--- Given records ---

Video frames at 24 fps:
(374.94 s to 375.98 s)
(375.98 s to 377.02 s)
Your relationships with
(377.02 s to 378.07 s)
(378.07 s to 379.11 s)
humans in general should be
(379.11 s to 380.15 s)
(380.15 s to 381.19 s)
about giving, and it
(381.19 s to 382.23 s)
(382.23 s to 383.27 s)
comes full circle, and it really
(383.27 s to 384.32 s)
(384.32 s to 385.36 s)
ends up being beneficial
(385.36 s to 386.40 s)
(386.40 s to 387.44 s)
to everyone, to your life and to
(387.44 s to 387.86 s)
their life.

---
--- Given records ---

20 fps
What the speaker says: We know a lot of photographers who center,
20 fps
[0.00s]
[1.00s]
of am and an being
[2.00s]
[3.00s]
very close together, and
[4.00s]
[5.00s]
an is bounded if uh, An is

---

- **Assigned task**
Print, without alteration, only the lines above between the one holding "Video frames at" and the one holding "(383.27 s to 384.32 s)", inclusive.

- **Written response**
Video frames at 24 fps:
(374.94 s to 375.98 s)
(375.98 s to 377.02 s)
Your relationships with
(377.02 s to 378.07 s)
(378.07 s to 379.11 s)
humans in general should be
(379.11 s to 380.15 s)
(380.15 s to 381.19 s)
about giving, and it
(381.19 s to 382.23 s)
(382.23 s to 383.27 s)
comes full circle, and it really
(383.27 s to 384.32 s)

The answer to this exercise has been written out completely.